La storia a noi i poliziotti non ce l'hanno mai raccontata. Me ne sono accorto quando, col mio "contatto", ho cercato di ritornare in albergo, a Malmo, in treno. Alla faccia della solita puntualità il nostro treno ha tardato così tanto... che è stato cancellato. Il sospetto che ci fosse qualcosa sotto ci è venuto quando, sul tabellone, s'è visto che TUTTI i treni erano in ritardo. Da noi è quasi normale, qui no.

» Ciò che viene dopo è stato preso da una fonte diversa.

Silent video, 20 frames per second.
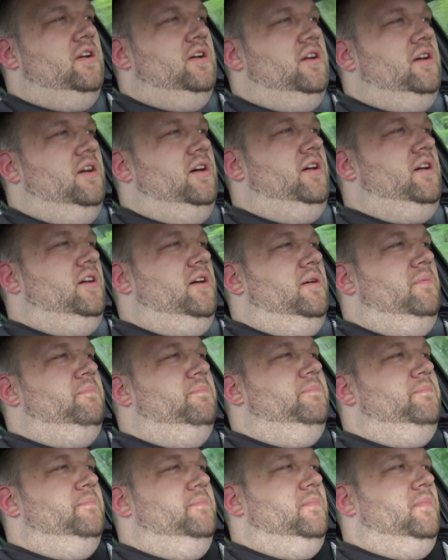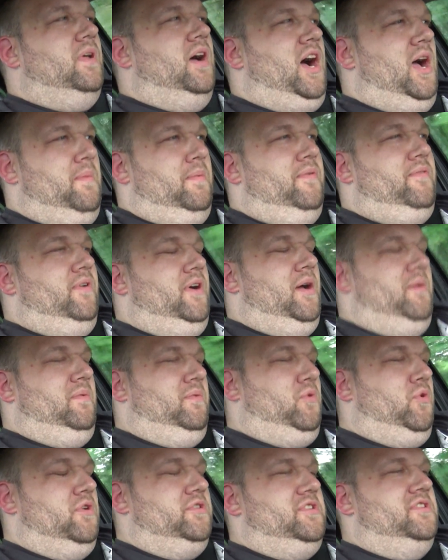I'm
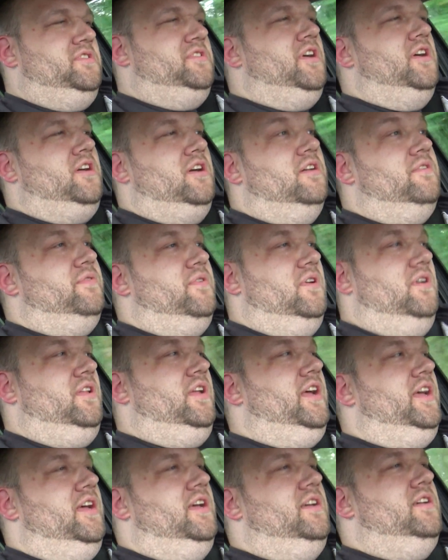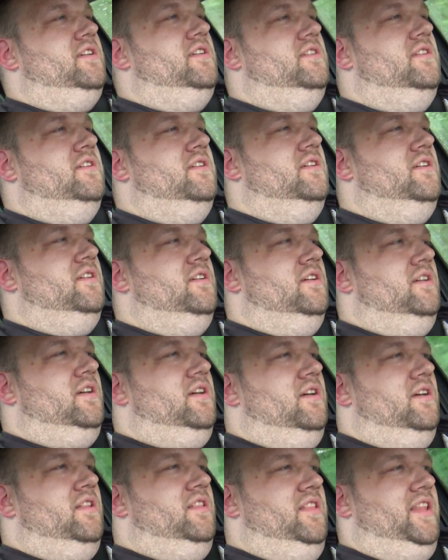of course a sucker for like
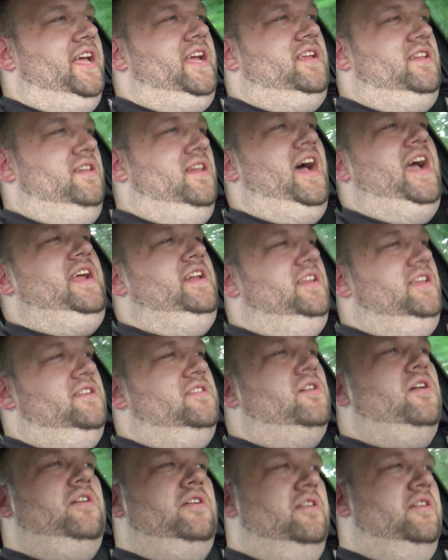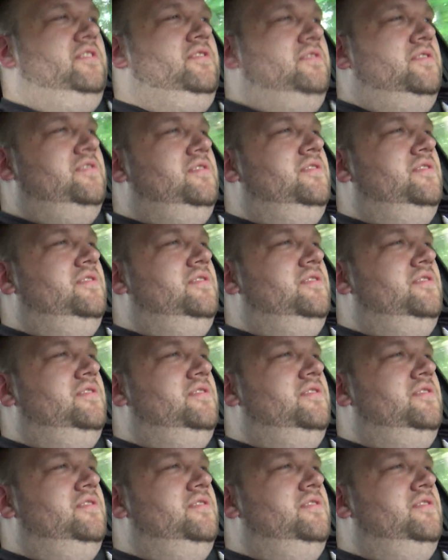late 90s Hondas.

Saliti (a fatica) sul treno, l'intimità notevole causata da un sovraffollamento pazzesco ci ha fatto scambiare due chiacchere con altri simpatici avventori delle ferrovie daniche, i quali ci hanno raccontato (a spizzichi: il loro inglese era solo un pò meglio del mio svedese) che c'era (forse) una valigia abbandonata in cui si sospettava ci fosse una bomba. Che poi la bomba ci fosse davvero... e chi li capisce, questi?

Vabbè, mo sto in albergo da dove vi scrivo, finalmente al caldo ma con una fame da lupo. A proposito di fame da lupo:  domani è il giorno di Hunger for Survival: un giorno di astensione dal cibo (si può bere). Io ho deciso di partecipare. Saluti!